=== Supplied data ===
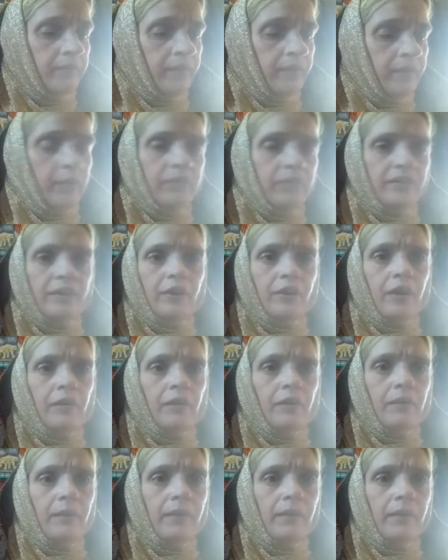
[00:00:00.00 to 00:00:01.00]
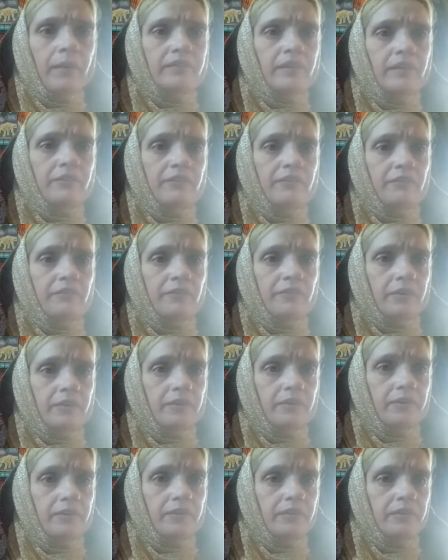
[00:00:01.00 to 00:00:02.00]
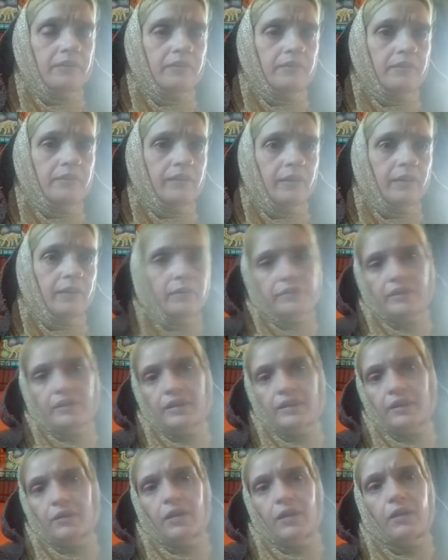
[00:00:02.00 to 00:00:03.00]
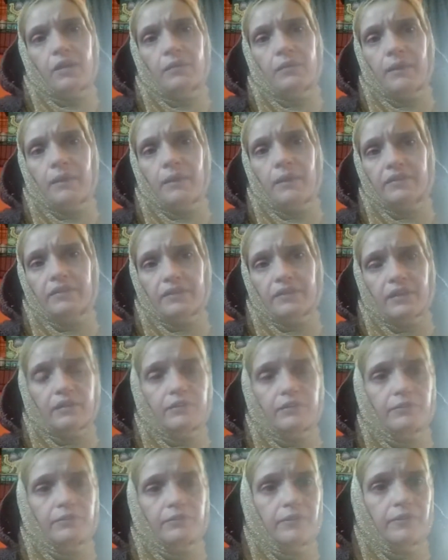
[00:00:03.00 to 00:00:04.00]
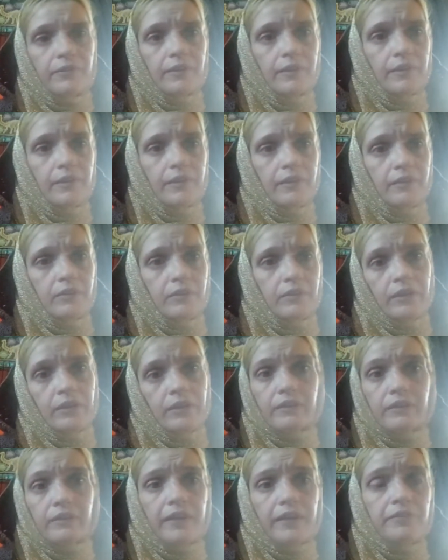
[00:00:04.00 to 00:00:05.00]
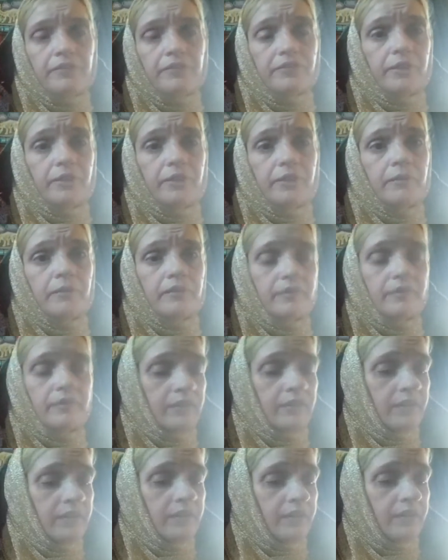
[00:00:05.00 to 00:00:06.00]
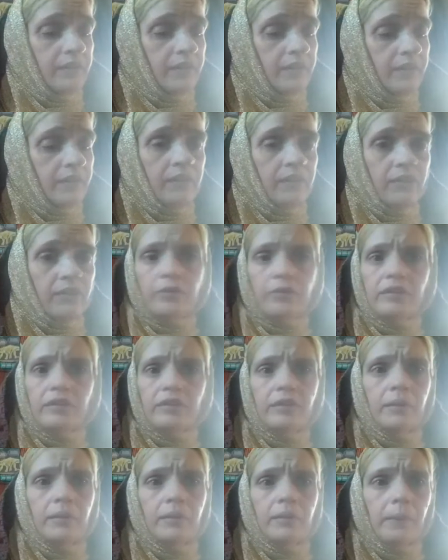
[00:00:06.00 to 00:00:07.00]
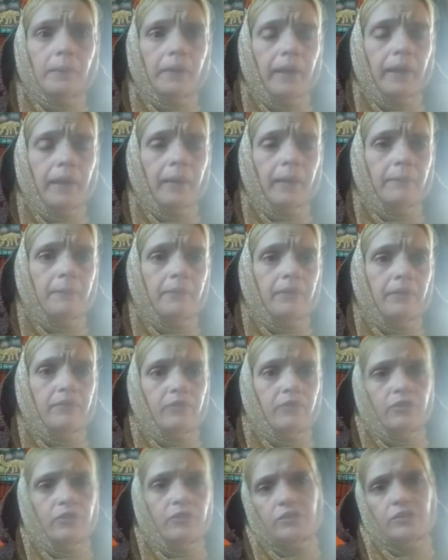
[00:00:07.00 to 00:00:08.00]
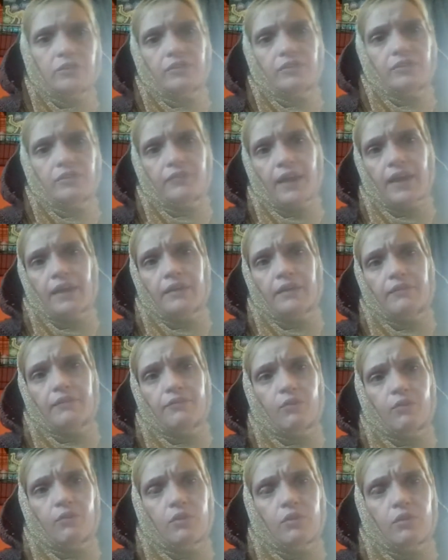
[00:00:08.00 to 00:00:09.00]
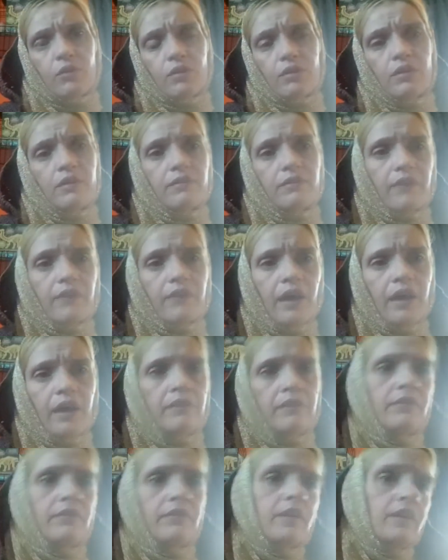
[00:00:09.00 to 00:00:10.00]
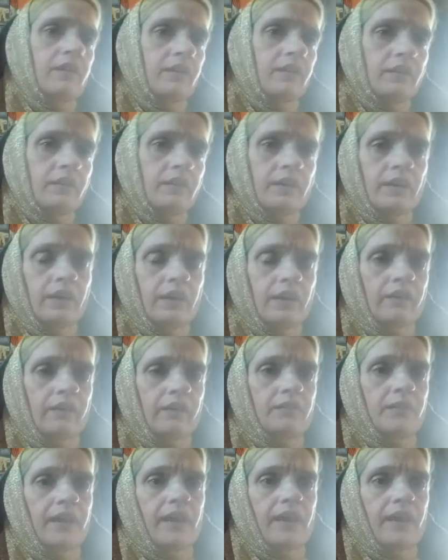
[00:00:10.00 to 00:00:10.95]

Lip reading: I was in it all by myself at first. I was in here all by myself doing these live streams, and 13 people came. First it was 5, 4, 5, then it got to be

=== Exercise requirements ===
Give back exactly the lines from the one that contains "[00:00:08.00 to 00:00:09.00]" to the final line of the data above, both included, with all pictures removed.

=== The answer ===
[00:00:08.00 to 00:00:09.00]
[00:00:09.00 to 00:00:10.00]
[00:00:10.00 to 00:00:10.95]

Lip reading: I was in it all by myself at first. I was in here all by myself doing these live streams, and 13 people came. First it was 5, 4, 5, then it got to be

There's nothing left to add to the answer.